Risa Jaroslow makes works about communities you can imagine living in. People who inhabit them dance together; they also know when to leave one another alone and when to step in to help. They can be feisty or serene. I love the fact that three women come to assist Rashaun Mitchell down from Michael Phillips’s shoulder after a frisky duet, the same way they earlier took Eun Jung Gonzalez from her perch on Mitchell after a courtship dance. You can see Jaroslow’s homage to shtetl life as well as her contemporary sensibility in the juicy, playful, tender movement of Fidl—performed to Alicia Svigals’s fine klezmer score and expanded, for its premiere in the Harkness Dance Project’s season at the Duke, from a trio to a quintet.

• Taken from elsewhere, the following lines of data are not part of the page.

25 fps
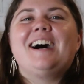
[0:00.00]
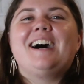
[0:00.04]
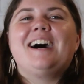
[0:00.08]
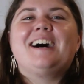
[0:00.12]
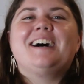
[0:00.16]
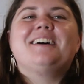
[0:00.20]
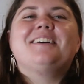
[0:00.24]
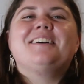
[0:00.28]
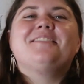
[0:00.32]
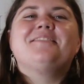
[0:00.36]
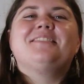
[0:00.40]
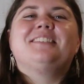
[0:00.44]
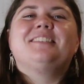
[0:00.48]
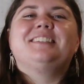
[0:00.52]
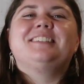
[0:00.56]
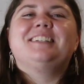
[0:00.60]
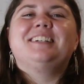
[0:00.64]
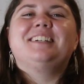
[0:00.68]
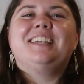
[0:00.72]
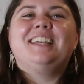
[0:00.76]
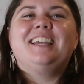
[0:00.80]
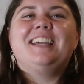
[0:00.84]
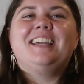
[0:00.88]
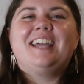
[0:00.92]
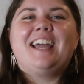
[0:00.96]
um,
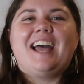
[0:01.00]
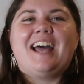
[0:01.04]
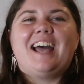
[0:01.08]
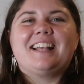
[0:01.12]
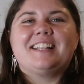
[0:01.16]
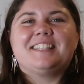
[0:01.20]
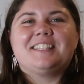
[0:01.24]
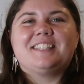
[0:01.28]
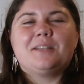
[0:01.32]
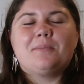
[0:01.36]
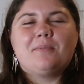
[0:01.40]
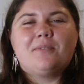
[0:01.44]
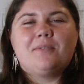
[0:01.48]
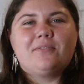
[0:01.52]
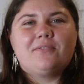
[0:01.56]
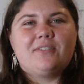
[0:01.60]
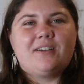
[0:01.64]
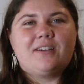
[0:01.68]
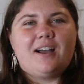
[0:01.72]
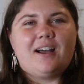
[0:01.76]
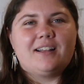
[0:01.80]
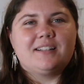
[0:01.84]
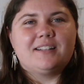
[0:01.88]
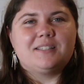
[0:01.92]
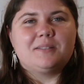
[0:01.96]
looking at some of
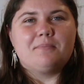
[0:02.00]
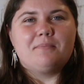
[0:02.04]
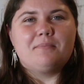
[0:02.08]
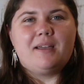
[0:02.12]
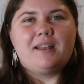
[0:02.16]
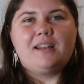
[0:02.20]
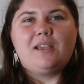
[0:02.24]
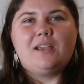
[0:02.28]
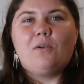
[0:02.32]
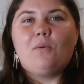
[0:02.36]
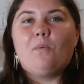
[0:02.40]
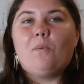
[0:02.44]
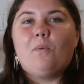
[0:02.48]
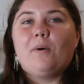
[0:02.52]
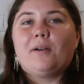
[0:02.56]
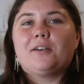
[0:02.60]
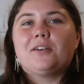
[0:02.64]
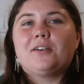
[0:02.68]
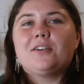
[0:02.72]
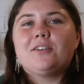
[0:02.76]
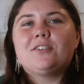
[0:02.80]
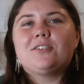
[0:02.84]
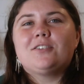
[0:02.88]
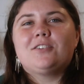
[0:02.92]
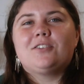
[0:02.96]
God's many
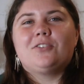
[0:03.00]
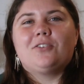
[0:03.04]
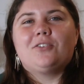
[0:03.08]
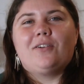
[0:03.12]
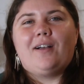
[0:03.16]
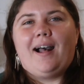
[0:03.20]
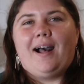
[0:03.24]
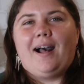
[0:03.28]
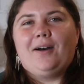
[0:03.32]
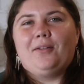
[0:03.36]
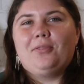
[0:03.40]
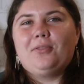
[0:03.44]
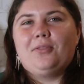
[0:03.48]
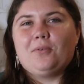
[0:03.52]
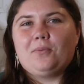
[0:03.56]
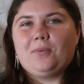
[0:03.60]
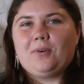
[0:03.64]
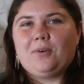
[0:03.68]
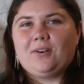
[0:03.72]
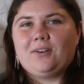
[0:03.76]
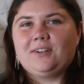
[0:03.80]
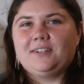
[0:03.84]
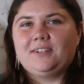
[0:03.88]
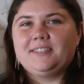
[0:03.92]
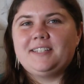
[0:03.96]
wonders throughout the
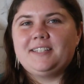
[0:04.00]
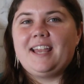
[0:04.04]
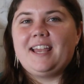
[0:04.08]
world.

The community in the new Strings Attached is delineated by the recorded memories of female musicians (including the choreographer’s bassist mother) making it in the man’s world of 20th-century America, and by the four women who play Diedre Murray’s richly tuneful score for harp, violin, viola, and cello. Designer Perry Gunther stretches five miked red cords from floor to ceiling for strong women (Rachel Bernsen, Elise Knudson, Jessica Loof, Laura Peterson, and Nicole Sherman) to strum. Clint E.B. Ramos’s costumes help convey their tricky status: pants, jackets they shed and don, high heels that must be cast aside.

There are bits of pantomime—Peterson and Sherman enter in tails and give each other a bluff handshake—but the precarious positions in the music field and the sisterhood that the narrators describe are conveyed mostly by the press and tumble of the choreography. The women watch Loof almost disapprovingly as she moves tempestuously on the floor, then pick her up and dance her into a good mood. Peterson lands in a dive on Knudson’s shoulder and falls sensationally off. Their actions and physical dialogues are as fluent, variegated, and disciplined as the melodies we hear and the unseen musicians they embody.